Find the line with "(380.48 s to 381.48 s)" in the entries below. Repeat it, every following line, and the line with "(387.48 s to 388.48 s)", exactly and with nothing added.

──────

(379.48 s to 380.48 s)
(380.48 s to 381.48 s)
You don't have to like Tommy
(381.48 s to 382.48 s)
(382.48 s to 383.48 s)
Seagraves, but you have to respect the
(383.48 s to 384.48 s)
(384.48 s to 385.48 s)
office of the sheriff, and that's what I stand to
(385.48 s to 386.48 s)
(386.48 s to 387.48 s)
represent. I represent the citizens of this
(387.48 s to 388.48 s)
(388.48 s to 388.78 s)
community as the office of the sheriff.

──────

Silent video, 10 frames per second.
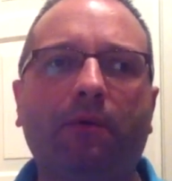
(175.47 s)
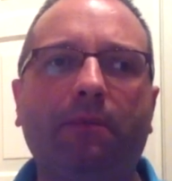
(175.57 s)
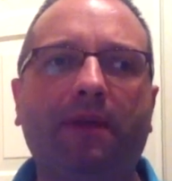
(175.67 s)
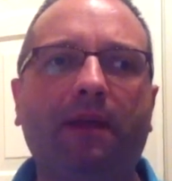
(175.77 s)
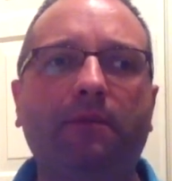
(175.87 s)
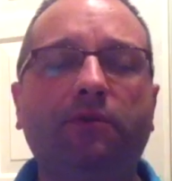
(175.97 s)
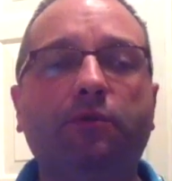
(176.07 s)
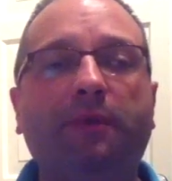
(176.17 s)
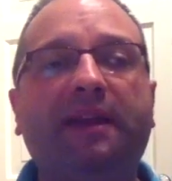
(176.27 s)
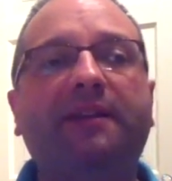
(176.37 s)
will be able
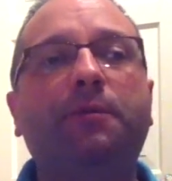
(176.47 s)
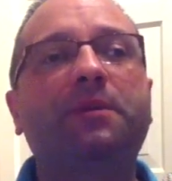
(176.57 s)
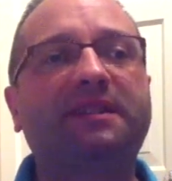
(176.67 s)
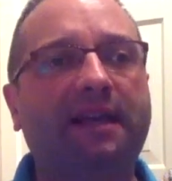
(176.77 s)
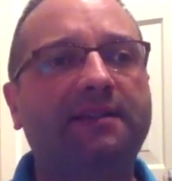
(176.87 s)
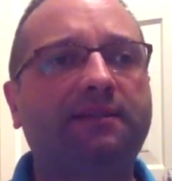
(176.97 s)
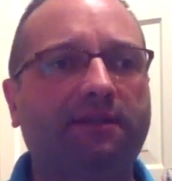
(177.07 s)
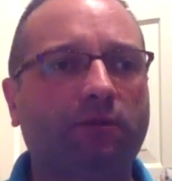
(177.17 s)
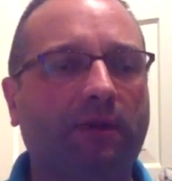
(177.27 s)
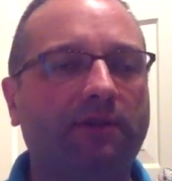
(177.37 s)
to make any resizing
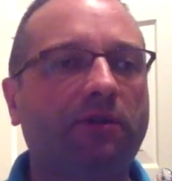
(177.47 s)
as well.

──────

Output of the task>
(380.48 s to 381.48 s)
You don't have to like Tommy
(381.48 s to 382.48 s)
(382.48 s to 383.48 s)
Seagraves, but you have to respect the
(383.48 s to 384.48 s)
(384.48 s to 385.48 s)
office of the sheriff, and that's what I stand to
(385.48 s to 386.48 s)
(386.48 s to 387.48 s)
represent. I represent the citizens of this
(387.48 s to 388.48 s)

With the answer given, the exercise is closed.